• Aim of the task
Write out word for word the lines from the one holding "(11.00 s to 12.00 s)" through the end of the data, and only those lines. Pictures stay out.

• Entries provided
= = =

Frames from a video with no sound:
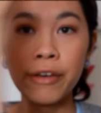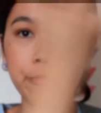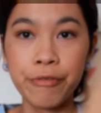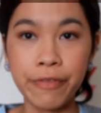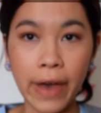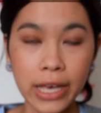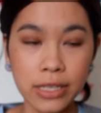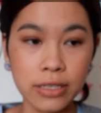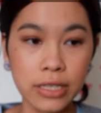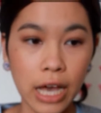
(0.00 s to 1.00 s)

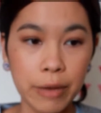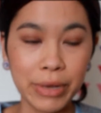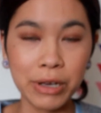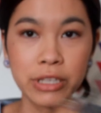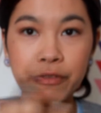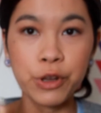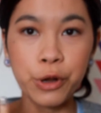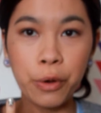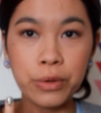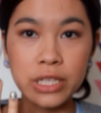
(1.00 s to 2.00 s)
face, because if you
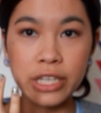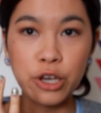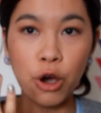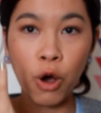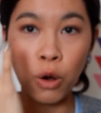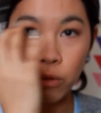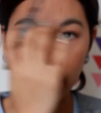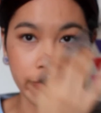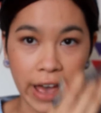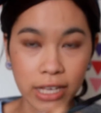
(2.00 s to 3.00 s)
don't see your whole
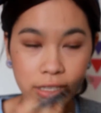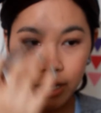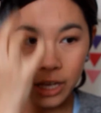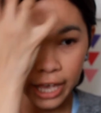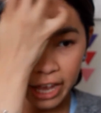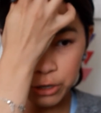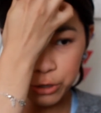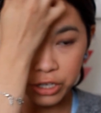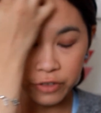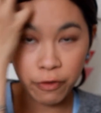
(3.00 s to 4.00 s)
face and
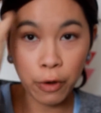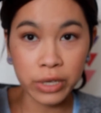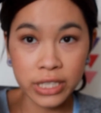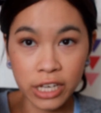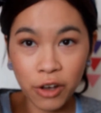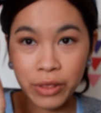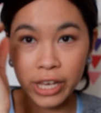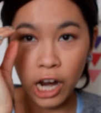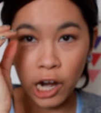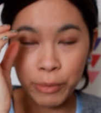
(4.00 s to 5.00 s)
you're just focusing on
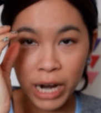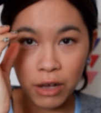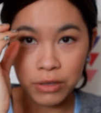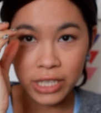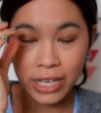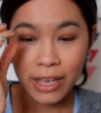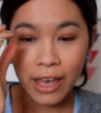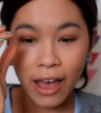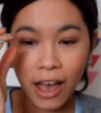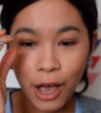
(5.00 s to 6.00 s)
the eyebrows,
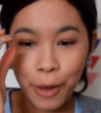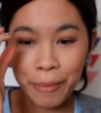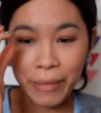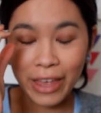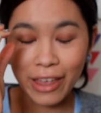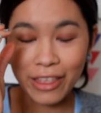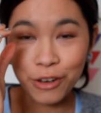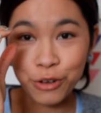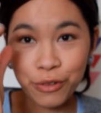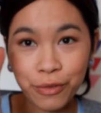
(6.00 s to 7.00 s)

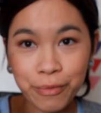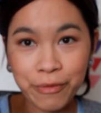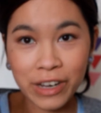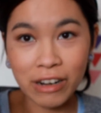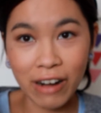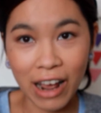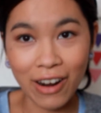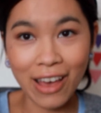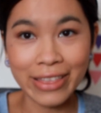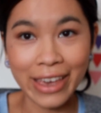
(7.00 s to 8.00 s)
then you'll figure
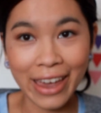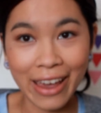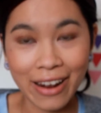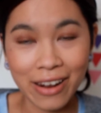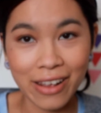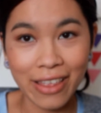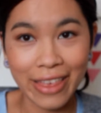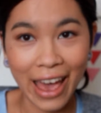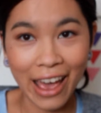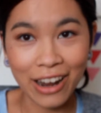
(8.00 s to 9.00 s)
out at the end
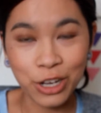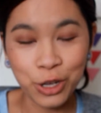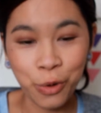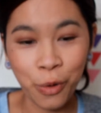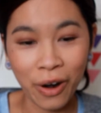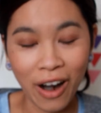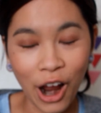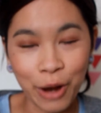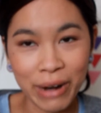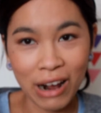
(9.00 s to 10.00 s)
that your
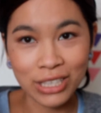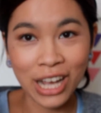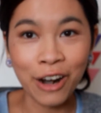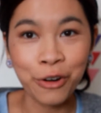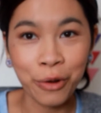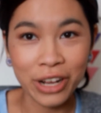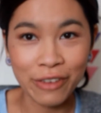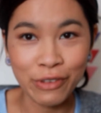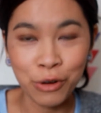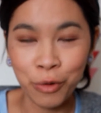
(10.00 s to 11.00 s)
eyebrows are not
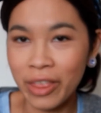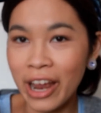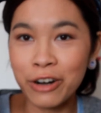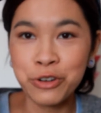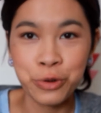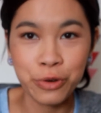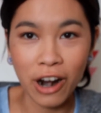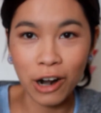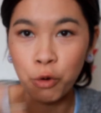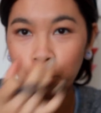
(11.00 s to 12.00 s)
even, or they are too
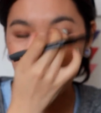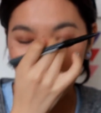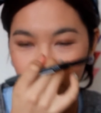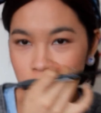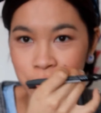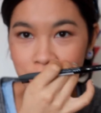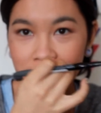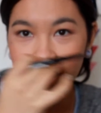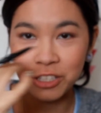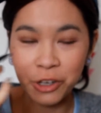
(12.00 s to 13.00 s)
dark or too close
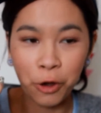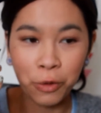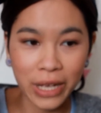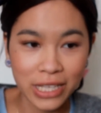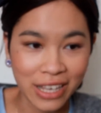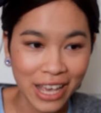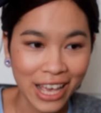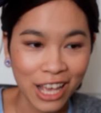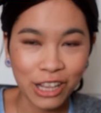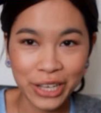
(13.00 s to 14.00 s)
together. So always
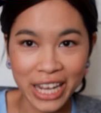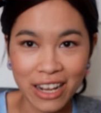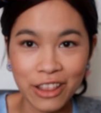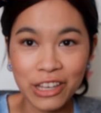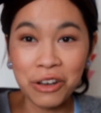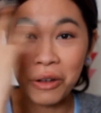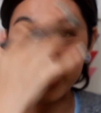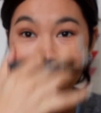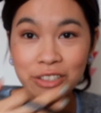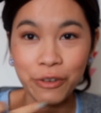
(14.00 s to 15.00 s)
look at it in the
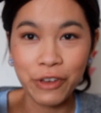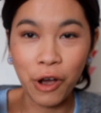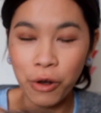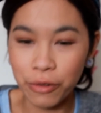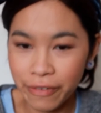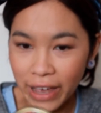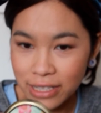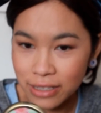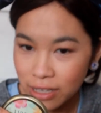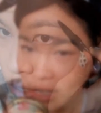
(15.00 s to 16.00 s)
context of your whole
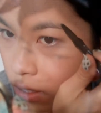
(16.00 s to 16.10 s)
face.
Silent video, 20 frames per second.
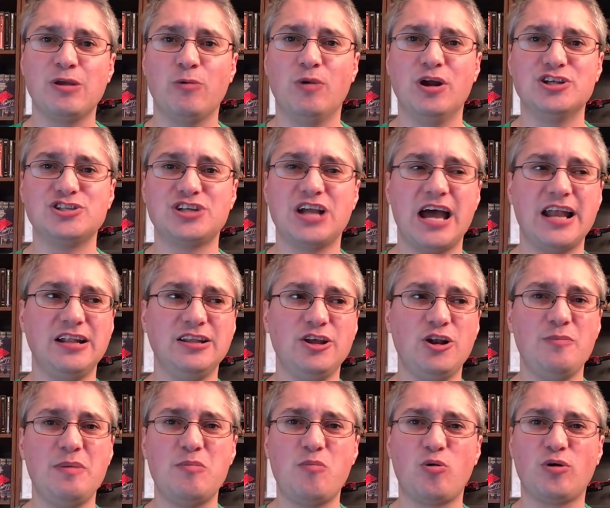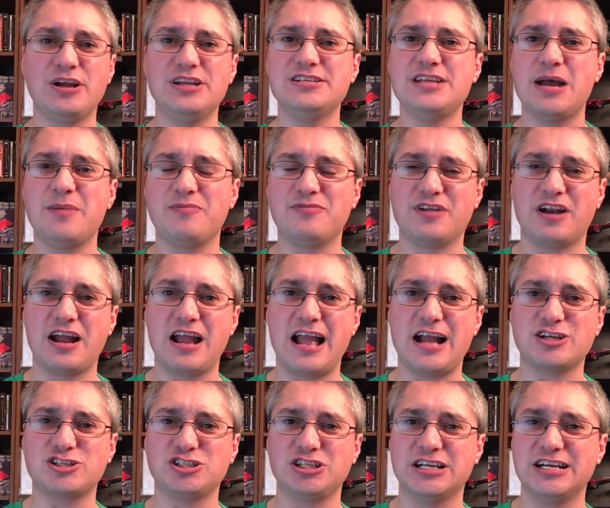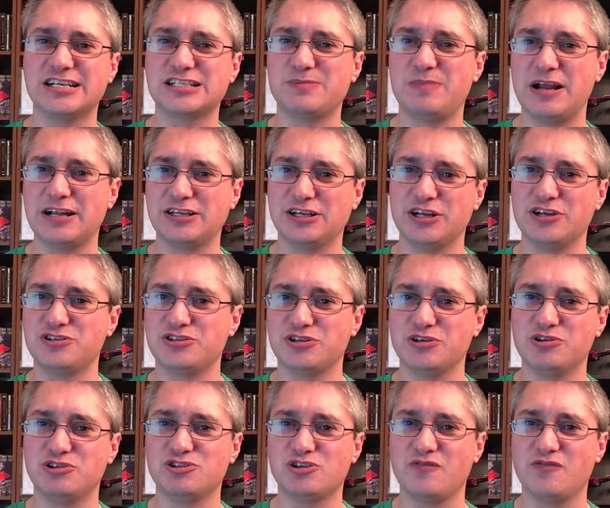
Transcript: which got a little bit more in-depth than I actually expected it to.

= = =

• Your solution
(11.00 s to 12.00 s)
even, or they are too
(12.00 s to 13.00 s)
dark or too close
(13.00 s to 14.00 s)
together. So always
(14.00 s to 15.00 s)
look at it in the
(15.00 s to 16.00 s)
context of your whole
(16.00 s to 16.10 s)
face.
Silent video, 20 frames per second.
Transcript: which got a little bit more in-depth than I actually expected it to.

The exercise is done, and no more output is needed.